Your instructions:
Using the records below, write out only the lines from the line containing "[0:00.00-0:00.90]" up to and including the line containing "[0:07.20-0:08.10]", exactly, with no pictures.
..............................
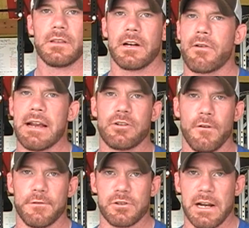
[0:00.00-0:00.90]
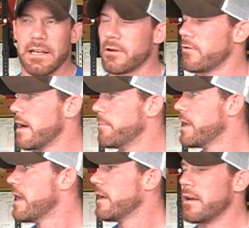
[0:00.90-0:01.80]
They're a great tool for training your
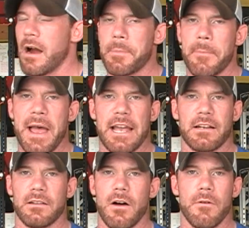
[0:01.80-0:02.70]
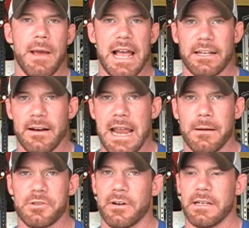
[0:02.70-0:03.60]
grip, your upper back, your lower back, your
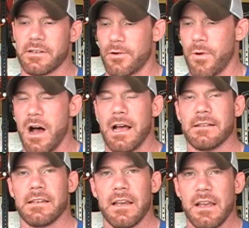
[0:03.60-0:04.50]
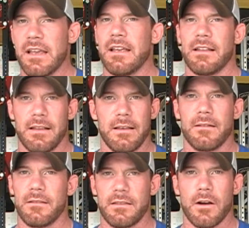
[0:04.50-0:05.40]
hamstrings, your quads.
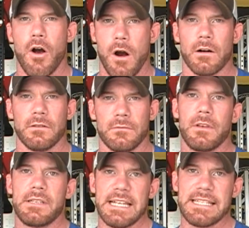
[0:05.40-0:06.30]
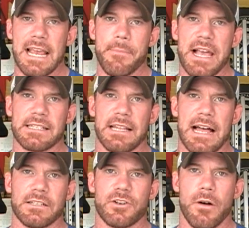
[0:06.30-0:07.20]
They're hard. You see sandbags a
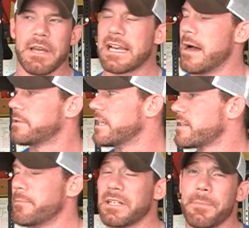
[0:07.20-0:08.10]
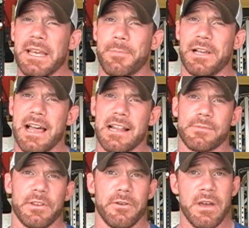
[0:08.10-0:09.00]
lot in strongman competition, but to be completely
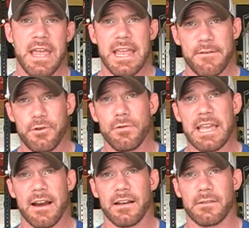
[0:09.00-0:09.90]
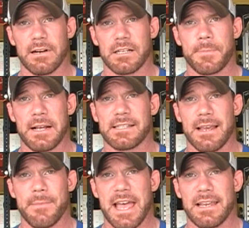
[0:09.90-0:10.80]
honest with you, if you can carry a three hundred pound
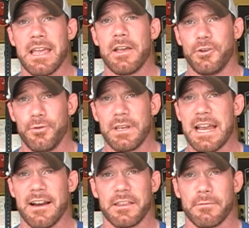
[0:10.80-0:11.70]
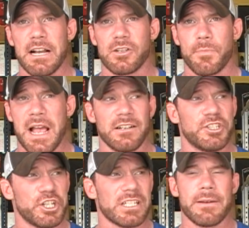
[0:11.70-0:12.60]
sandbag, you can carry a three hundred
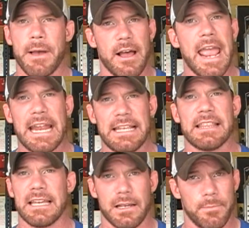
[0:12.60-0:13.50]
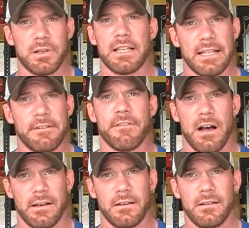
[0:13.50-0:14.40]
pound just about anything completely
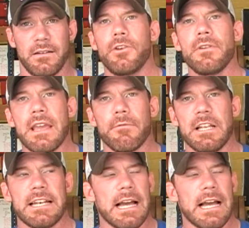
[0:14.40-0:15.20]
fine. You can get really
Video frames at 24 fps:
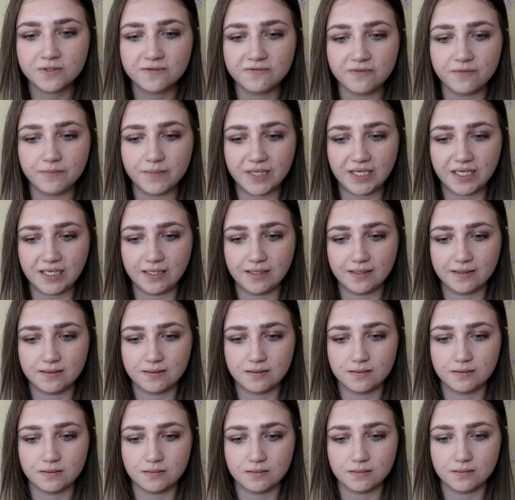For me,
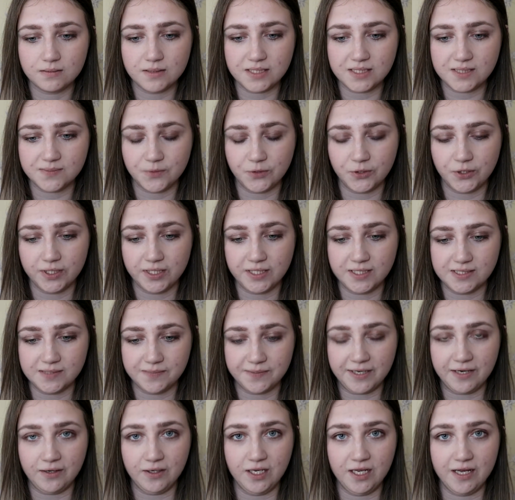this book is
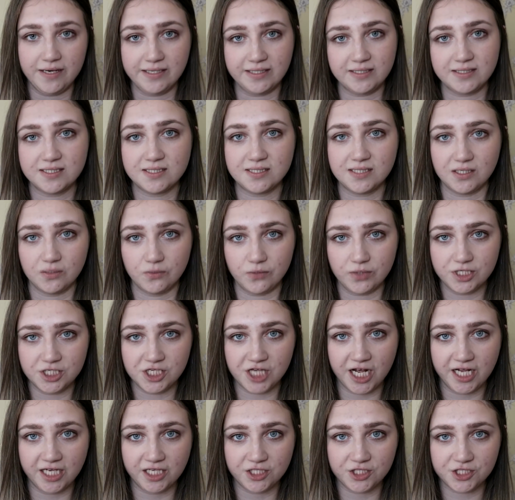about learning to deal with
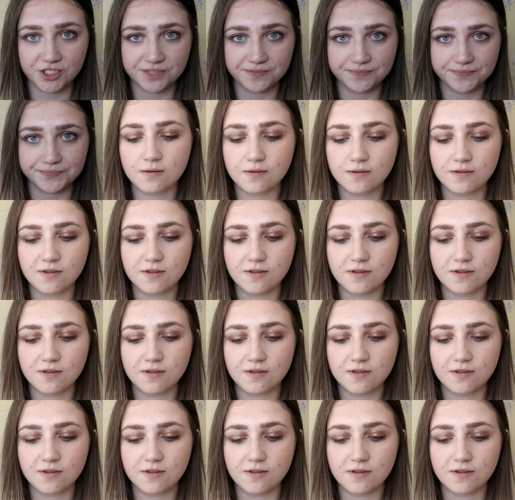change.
..............................
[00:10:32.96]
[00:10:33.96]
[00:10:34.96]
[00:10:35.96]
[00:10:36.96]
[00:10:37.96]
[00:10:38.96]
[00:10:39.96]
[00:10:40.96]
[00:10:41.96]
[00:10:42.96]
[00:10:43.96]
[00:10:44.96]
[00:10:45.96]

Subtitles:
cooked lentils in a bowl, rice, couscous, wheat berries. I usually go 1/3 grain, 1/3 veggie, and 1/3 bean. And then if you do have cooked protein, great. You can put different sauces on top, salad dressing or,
..............................
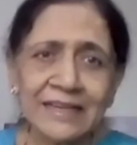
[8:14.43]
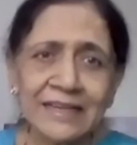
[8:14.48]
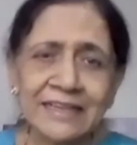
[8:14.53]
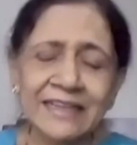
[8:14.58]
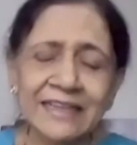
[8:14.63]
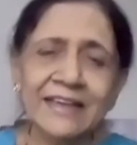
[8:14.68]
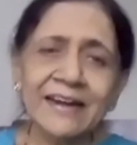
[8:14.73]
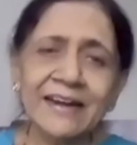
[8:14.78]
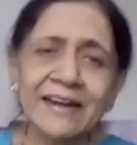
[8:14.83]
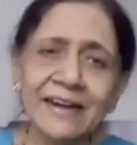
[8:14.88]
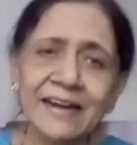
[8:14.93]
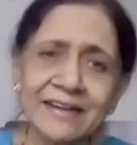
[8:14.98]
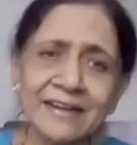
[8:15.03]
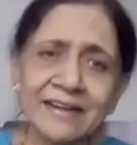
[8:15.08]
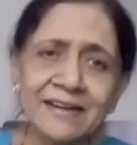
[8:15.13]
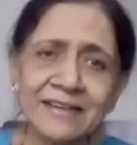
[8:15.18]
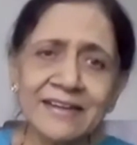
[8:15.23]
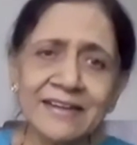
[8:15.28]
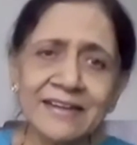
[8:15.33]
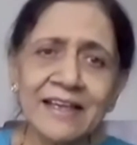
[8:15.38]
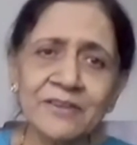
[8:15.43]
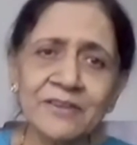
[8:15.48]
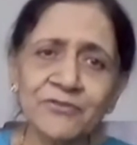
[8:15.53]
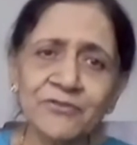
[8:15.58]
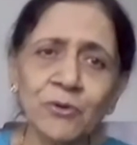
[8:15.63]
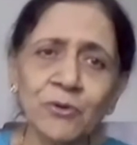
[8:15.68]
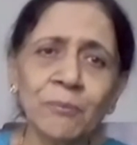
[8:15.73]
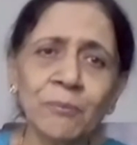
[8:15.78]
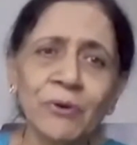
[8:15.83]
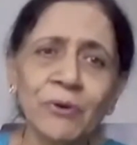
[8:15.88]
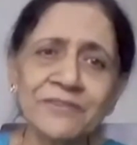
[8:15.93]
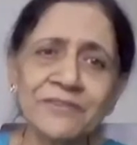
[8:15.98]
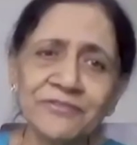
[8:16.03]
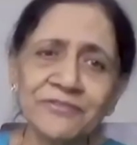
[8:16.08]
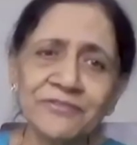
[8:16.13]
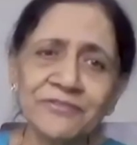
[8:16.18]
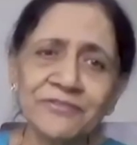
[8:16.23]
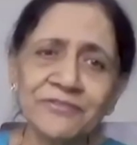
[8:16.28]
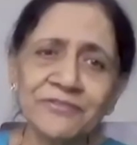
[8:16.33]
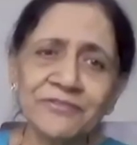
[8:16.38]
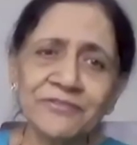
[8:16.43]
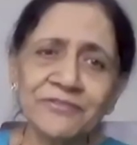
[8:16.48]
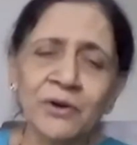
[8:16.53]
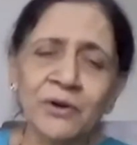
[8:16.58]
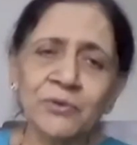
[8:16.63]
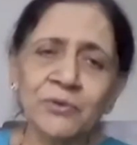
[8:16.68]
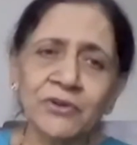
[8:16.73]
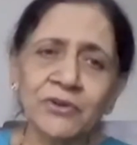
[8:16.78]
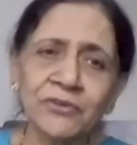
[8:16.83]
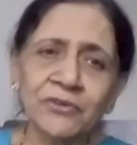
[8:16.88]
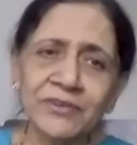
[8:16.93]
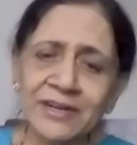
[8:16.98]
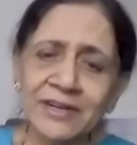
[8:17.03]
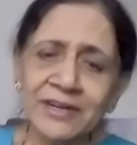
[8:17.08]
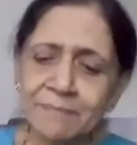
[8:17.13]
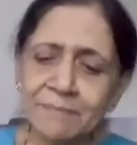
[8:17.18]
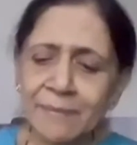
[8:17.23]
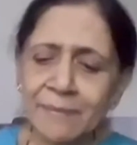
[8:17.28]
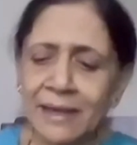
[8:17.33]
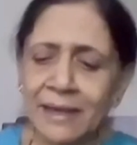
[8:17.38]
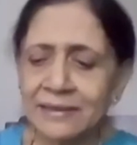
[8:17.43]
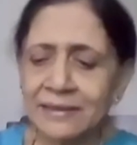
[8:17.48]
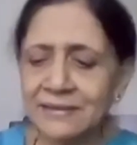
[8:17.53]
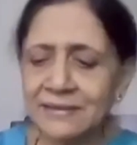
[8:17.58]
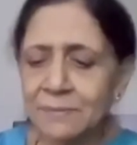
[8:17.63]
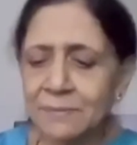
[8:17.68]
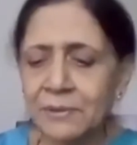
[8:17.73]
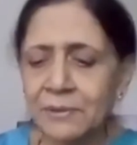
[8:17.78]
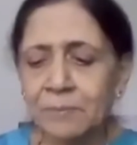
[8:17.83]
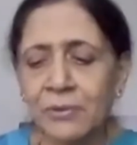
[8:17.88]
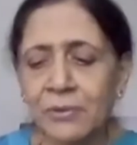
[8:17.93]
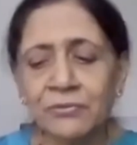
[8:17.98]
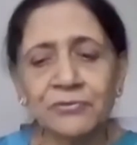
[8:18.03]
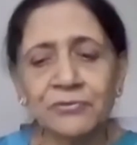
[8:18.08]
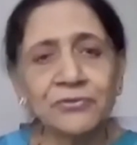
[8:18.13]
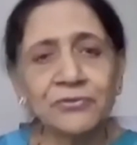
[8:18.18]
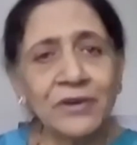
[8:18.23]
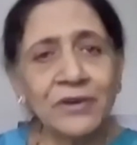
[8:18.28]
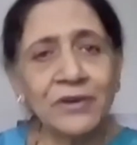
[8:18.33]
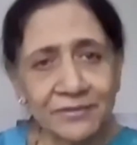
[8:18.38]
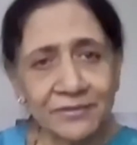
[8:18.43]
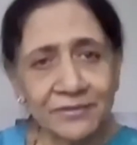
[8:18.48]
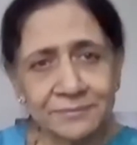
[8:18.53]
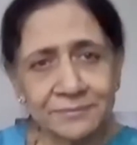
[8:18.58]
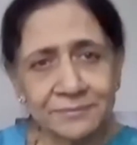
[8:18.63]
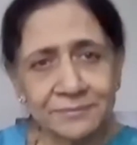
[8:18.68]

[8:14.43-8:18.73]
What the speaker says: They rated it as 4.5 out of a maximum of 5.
..............................
Completed task:
[0:00.00-0:00.90]
[0:00.90-0:01.80]
They're a great tool for training your
[0:01.80-0:02.70]
[0:02.70-0:03.60]
grip, your upper back, your lower back, your
[0:03.60-0:04.50]
[0:04.50-0:05.40]
hamstrings, your quads.
[0:05.40-0:06.30]
[0:06.30-0:07.20]
They're hard. You see sandbags a
[0:07.20-0:08.10]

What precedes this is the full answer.